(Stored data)
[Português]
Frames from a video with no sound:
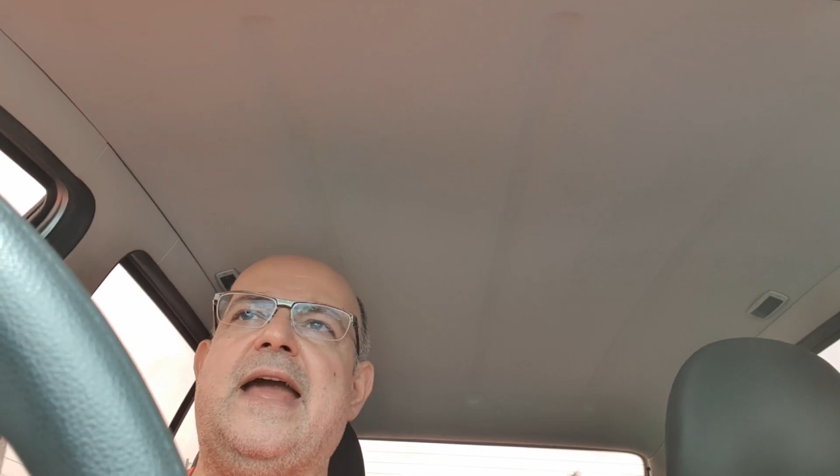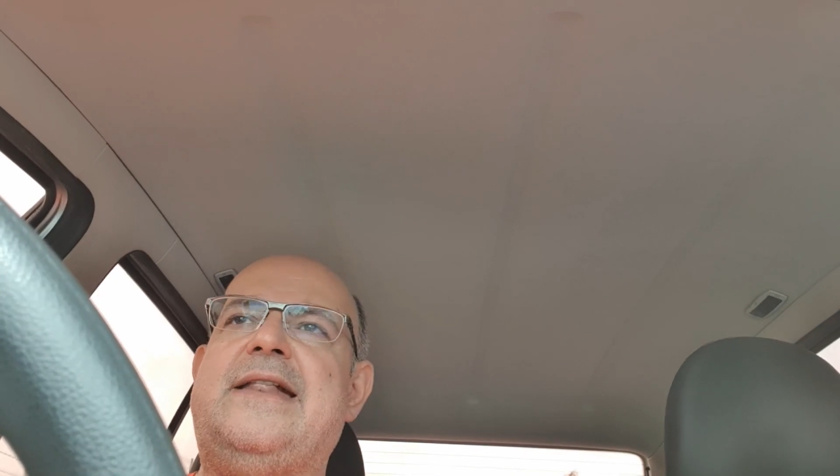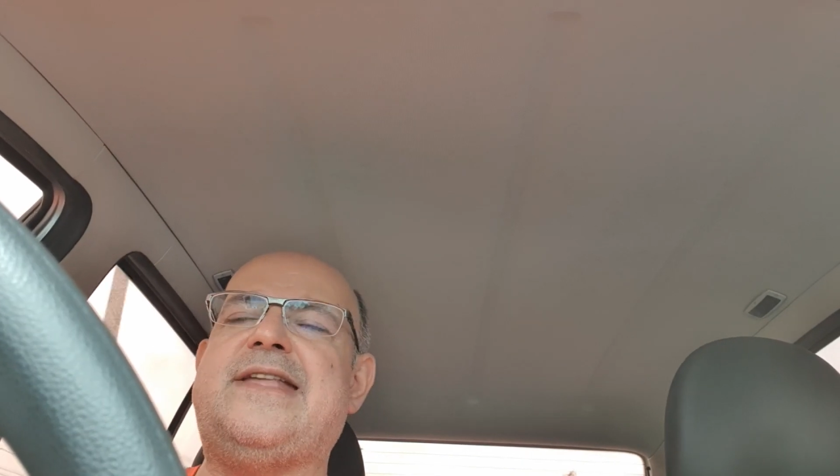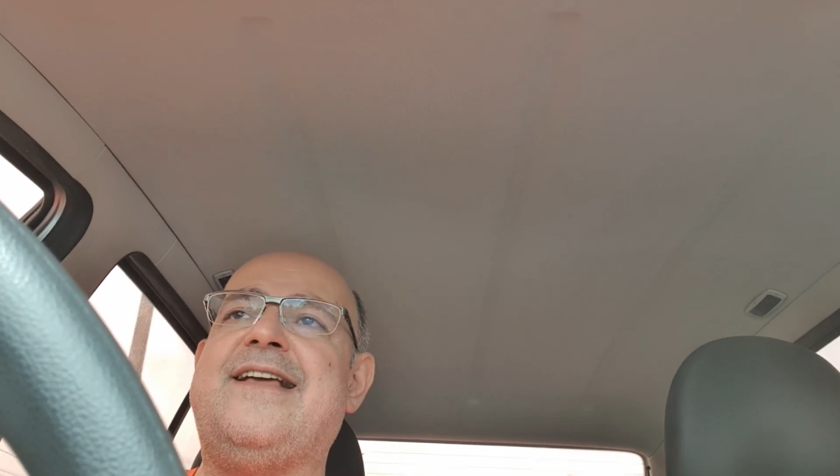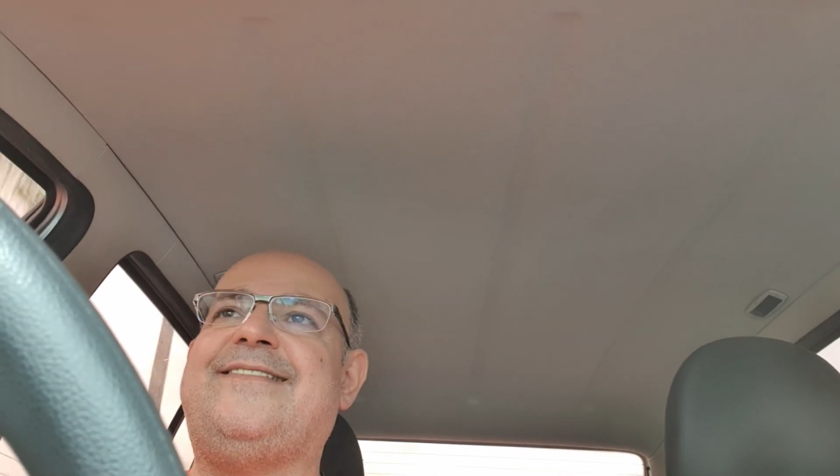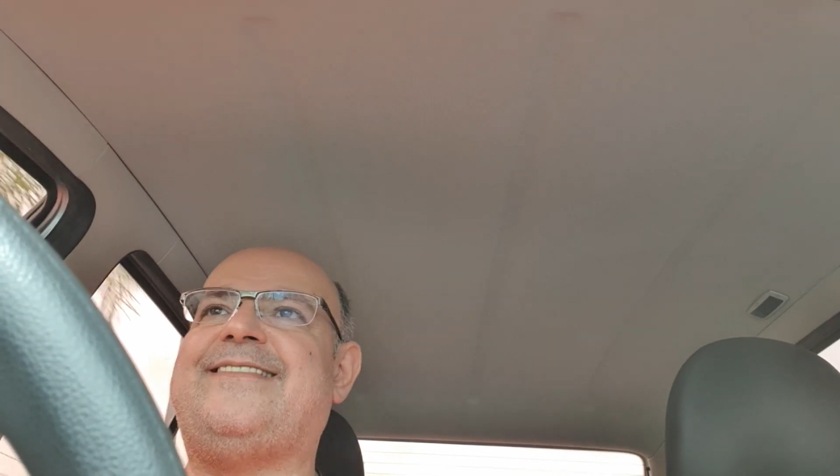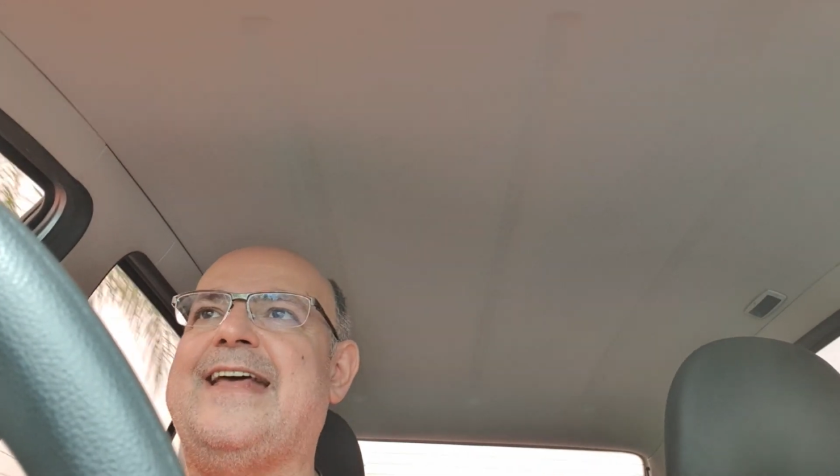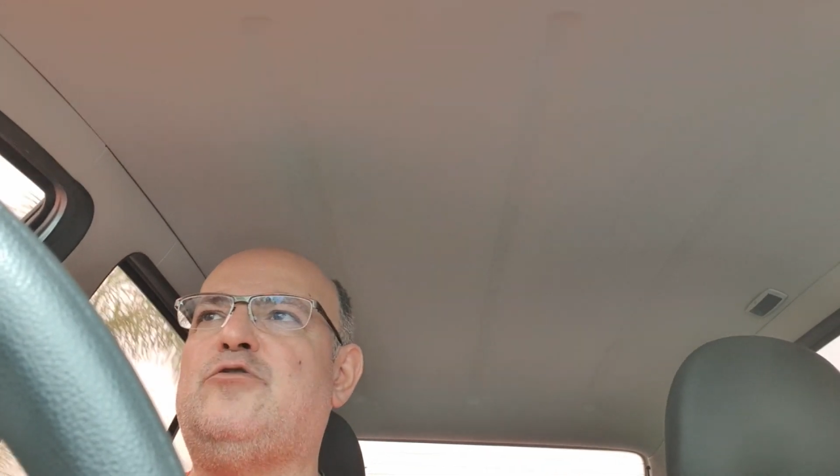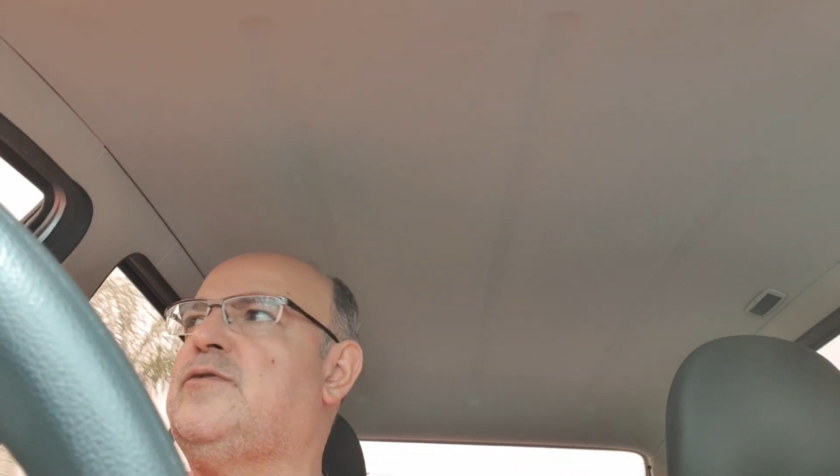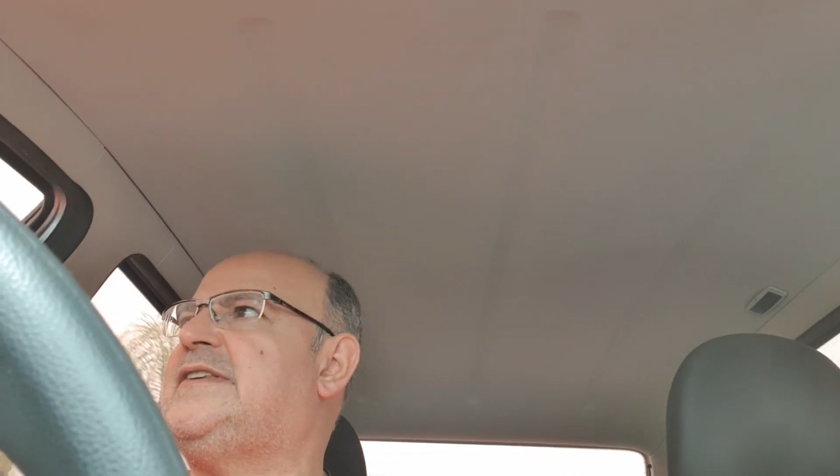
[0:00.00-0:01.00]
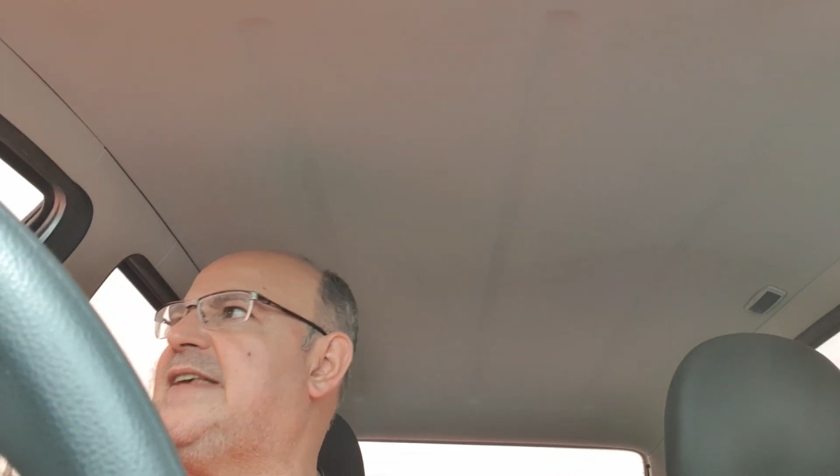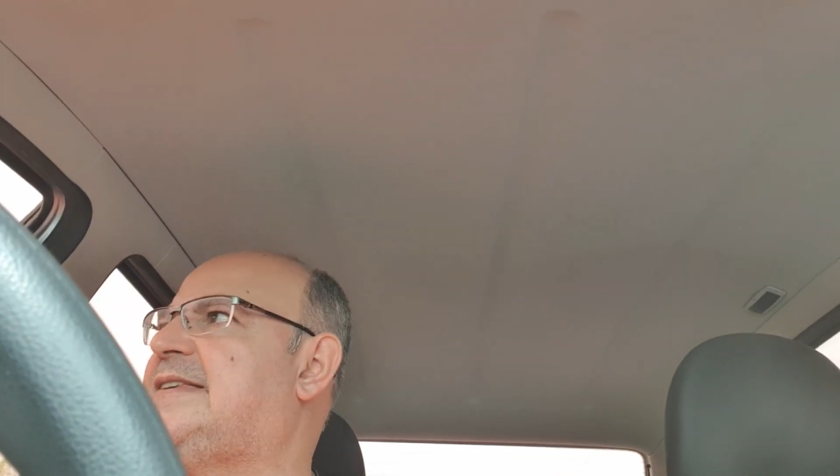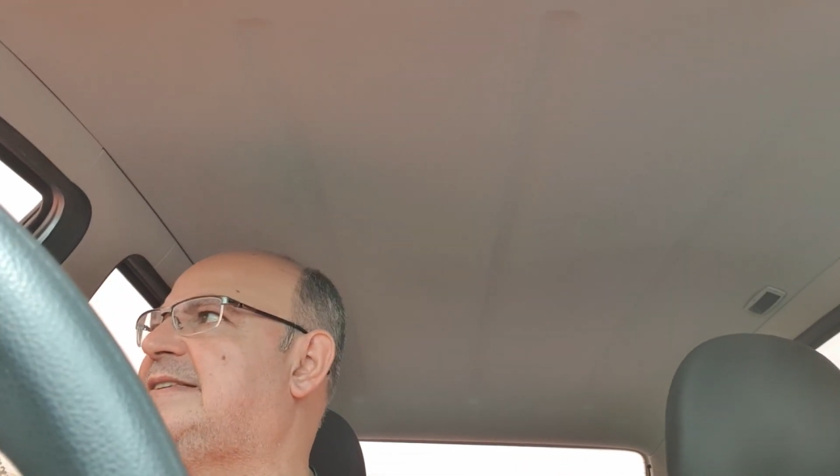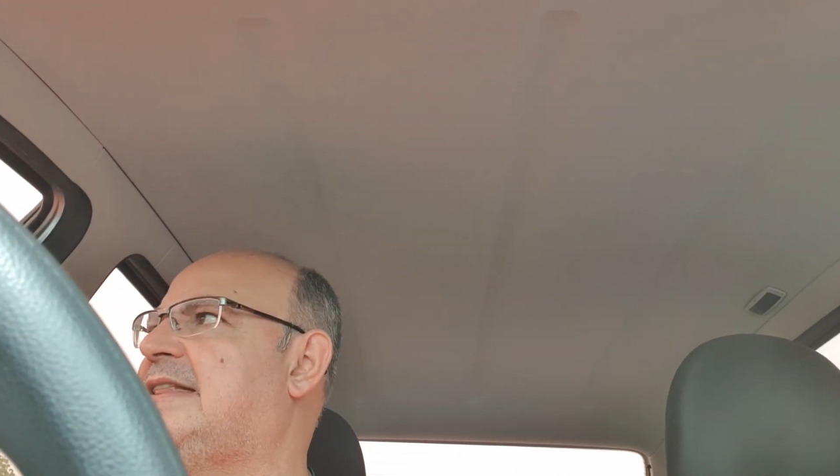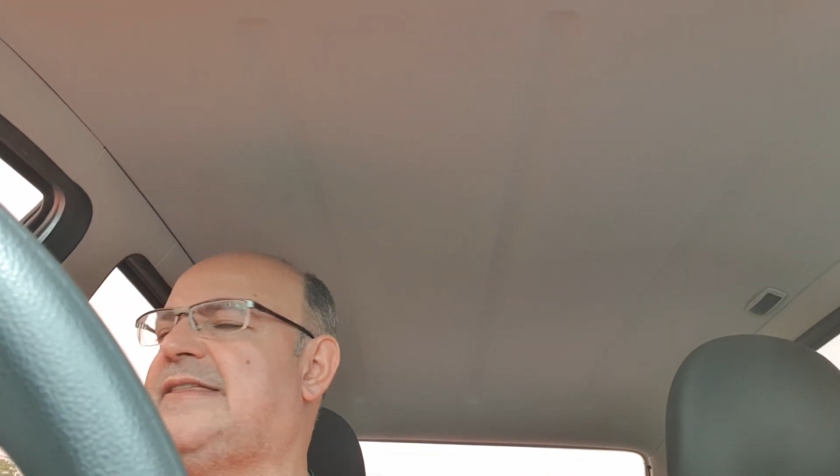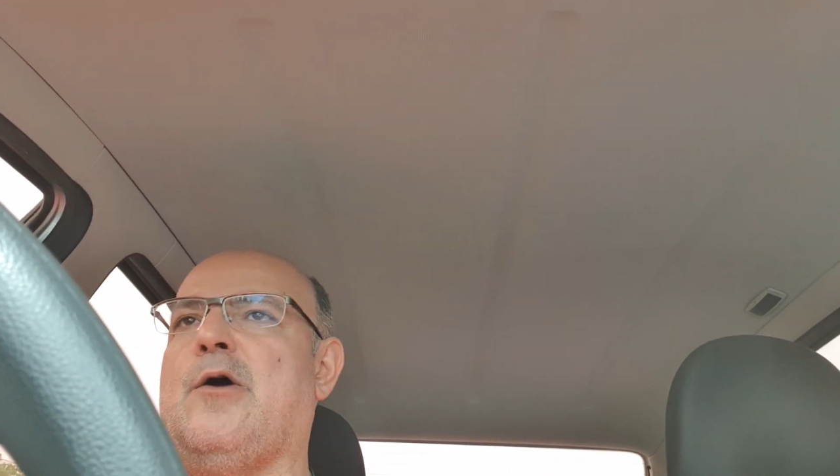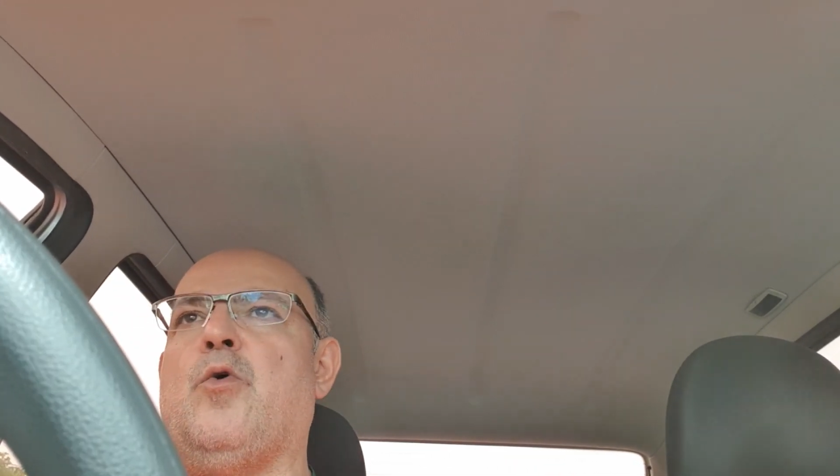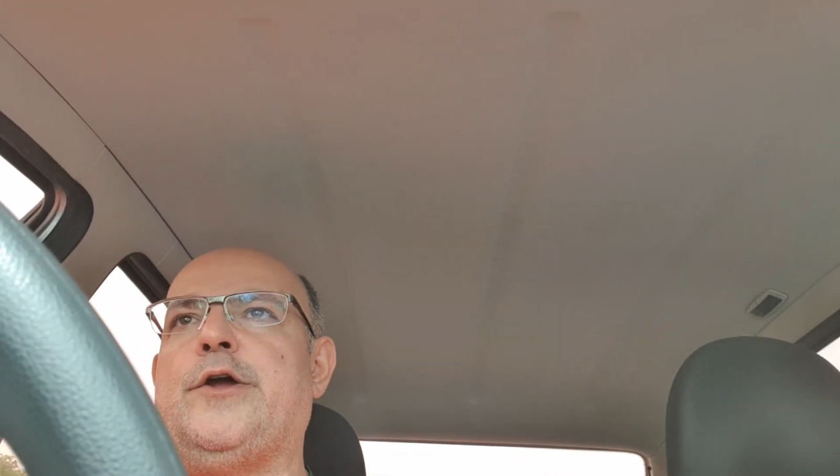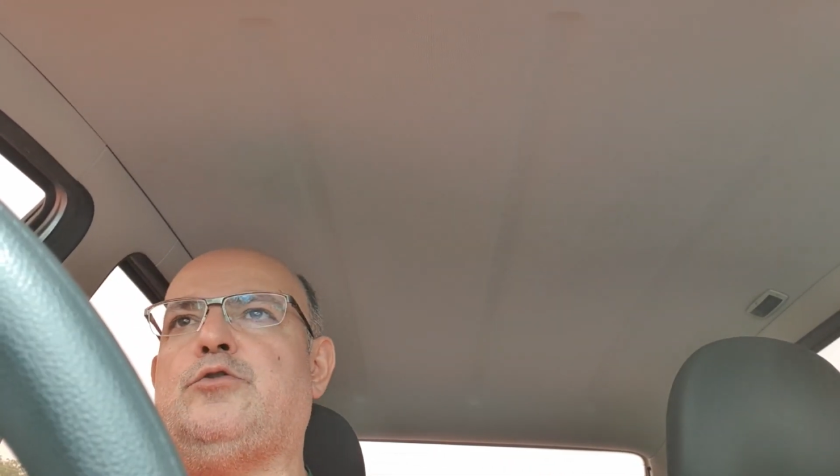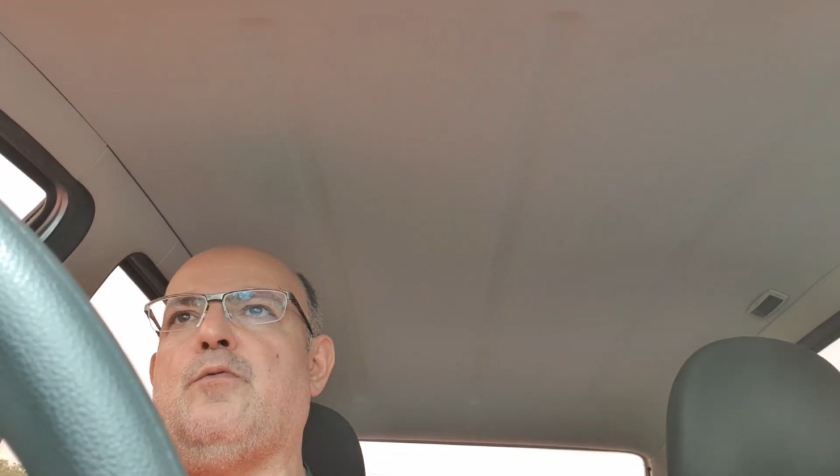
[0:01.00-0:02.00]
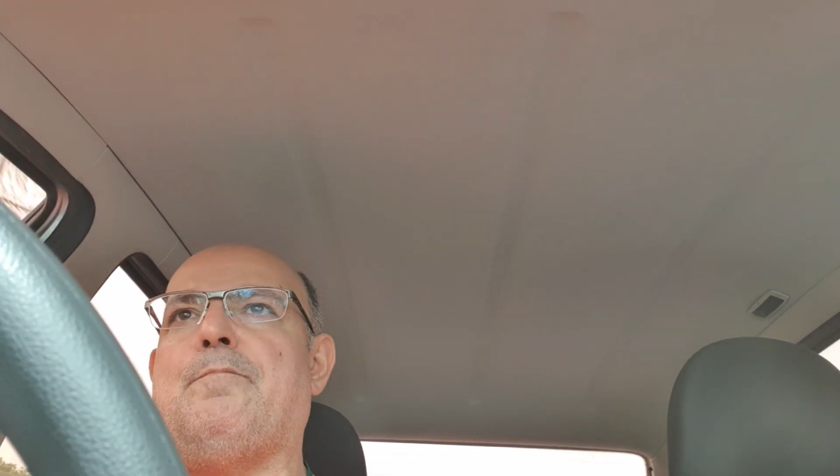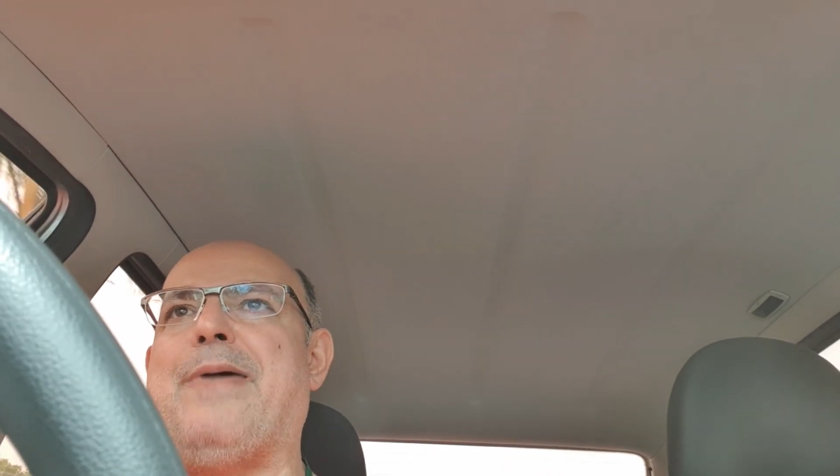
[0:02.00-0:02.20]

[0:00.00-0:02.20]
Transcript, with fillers: Ele tem 168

◆ Task objective
Set the pictures aside and repeat only the lines from the one containing "[0:01.00-0:02.00]" through the last line of the entries above, exactly as they stand.

◆ Completed task
[0:01.00-0:02.00]
[0:02.00-0:02.20]

[0:00.00-0:02.20]
Transcript, with fillers: Ele tem 168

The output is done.